As to ownership, Mr Melnichenko was held to be the owner of the trust property. In reaching this conclusion Bright J considered in particular that a purposive and wide approach should be employed to interpret the Regulation such that it “includes things held by or through (say) a… trustee” ([240]) and that it prohibited funds being made available to an entity owned or controlled by a designated person, unless not used for their benefit ([258]). In that context, he concluded that a beneficiary under a discretionary trust is the owner of the trust assets (alternatively, is the person to whom they belong or is their holder) for the purposes of EU sanctions law (notwithstanding ongoing ECJ references on this point), even if that would not be the case under English or Bermudian (the law of the trust) law (see [278]). Additionally, in the circumstances, Mrs Melnichenko was found to be Mr Melnichenko’s proxy and, accordingly, that he ceased to be a discretionary trustee in March 2022 made “no real difference to the ownership structure” ([174]-[175]). In any event, following the Pugachev line of authority, it was held that the trust was not really a discretionary trust, Bright J going as far as to characterise Mr Melnichenko as “unscrupulous” in light of his purported retirement from the trust being simply a manoeuvre to retain control, and thus affirming his view that Mr Melnichenko retained ownership of the trust assets ([290]).
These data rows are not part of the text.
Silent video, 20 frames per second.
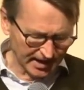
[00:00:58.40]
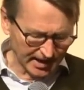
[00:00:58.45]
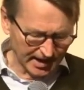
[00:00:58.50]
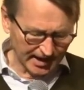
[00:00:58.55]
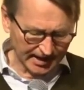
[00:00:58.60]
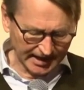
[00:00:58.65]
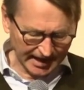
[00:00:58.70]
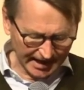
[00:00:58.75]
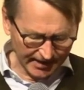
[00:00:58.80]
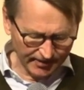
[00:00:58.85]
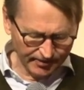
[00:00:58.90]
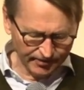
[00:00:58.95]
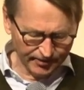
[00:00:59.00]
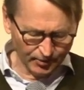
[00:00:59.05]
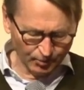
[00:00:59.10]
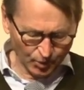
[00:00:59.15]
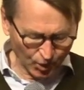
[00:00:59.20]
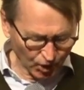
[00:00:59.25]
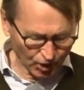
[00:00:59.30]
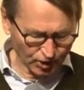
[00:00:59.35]
in the
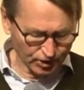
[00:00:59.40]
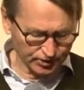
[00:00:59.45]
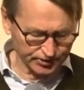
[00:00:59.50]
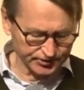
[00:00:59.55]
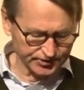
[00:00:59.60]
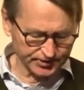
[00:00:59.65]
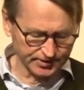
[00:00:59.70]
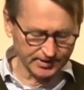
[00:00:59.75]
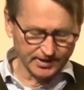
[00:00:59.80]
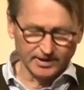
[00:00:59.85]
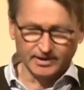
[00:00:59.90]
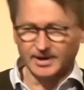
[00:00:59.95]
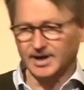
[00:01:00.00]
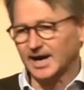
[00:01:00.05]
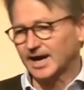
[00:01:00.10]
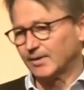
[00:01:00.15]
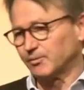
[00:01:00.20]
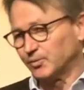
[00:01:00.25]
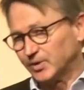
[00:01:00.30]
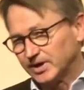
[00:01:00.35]
world
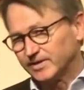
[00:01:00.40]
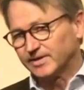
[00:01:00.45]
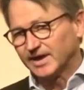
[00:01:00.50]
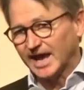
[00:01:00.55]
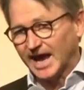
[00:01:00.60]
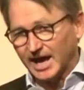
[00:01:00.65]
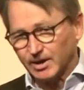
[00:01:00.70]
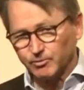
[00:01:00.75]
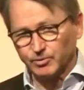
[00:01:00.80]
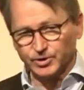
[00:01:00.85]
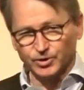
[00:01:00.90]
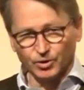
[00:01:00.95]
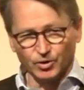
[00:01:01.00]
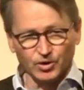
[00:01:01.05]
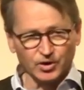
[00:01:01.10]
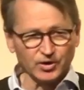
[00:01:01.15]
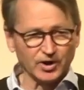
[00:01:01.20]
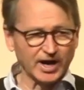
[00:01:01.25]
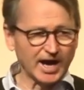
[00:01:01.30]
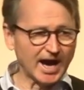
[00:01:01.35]
with
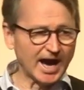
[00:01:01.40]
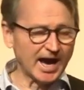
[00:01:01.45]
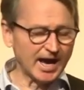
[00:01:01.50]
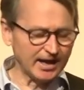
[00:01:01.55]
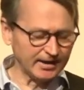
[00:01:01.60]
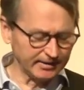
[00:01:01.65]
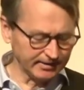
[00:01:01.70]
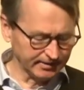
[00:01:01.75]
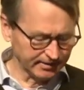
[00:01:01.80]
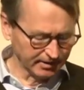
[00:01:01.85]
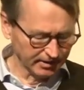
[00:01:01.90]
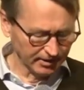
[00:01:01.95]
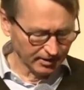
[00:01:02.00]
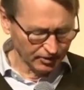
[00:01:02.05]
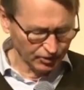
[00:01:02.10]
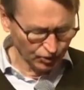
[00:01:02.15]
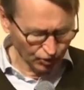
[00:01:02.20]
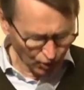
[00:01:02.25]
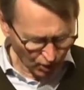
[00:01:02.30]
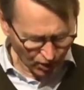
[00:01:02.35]
Equinor and
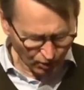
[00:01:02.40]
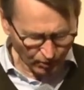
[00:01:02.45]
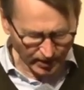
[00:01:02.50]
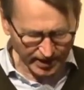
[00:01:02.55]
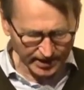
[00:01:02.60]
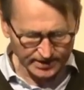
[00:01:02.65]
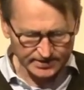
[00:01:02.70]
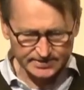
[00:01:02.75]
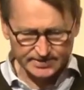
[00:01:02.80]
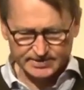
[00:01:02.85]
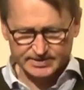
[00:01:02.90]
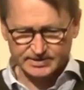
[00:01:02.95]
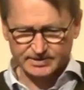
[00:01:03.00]
Norway's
As to control, Bright J found that Mr Melnichenko retained control over NW2 ([303]), though the fact of “firewall measures” having been implemented at AG meant neither Melnichenko had control over that element of the group ([305]). However, in the event, the assignment of the bonds to AG was found to have no effect.
As a consequence of those findings, Bright J concluded that the bonds were unenforceable either under the Ralli Bros rule or as a matter of public policy.
Under the rule in Ralli Bros illegality in the place of performance of an English law governed contract will render that contract unenforceable. Here, in circumstances where the Claimants were found to be sanctioned under EU law, and where the place of performance of the bonds was held to be the relevant EU member state where the demand had to be made, the rule was engaged ([458]).
As to public policy, Bright J held that, as a result of the seriousness of the EU law in issue, its purpose, the strict enforcement of it and its precise alignment with UK policy on the same issues, this pointed to the great significance that should be attached to comity on the facts of the case and, should it have proven necessary, he would have also found for the banks on this basis.
Discussion
The judgment is notable for its detailed analysis of the role of English courts in enforcing EU sanctions law, in particular the finding that relevant national authorities’ decisions as to the application of such laws are binding, the nature of discretionary trusts in the sanctions context, the place of performance of demand bonds and analogous instruments and the rationale for engaging the public policy defence. It will be interesting to see how the legal principles it has grappled with may come under scrutiny in the near future and, if there is to be one, the outcome of any appeal.
Of further note, in particular to practitioners, is the extensive criticism Bright J saw fit to make of the Claimants’ approach to disclosure, detailed in a coda at [498], including the excessive reliance on confidentiality clubs and use of redactions, and the failure to call relevant witnesses which meant the court was prepared to draw adverse inferences (albeit they were not material to the outcome) ([367]).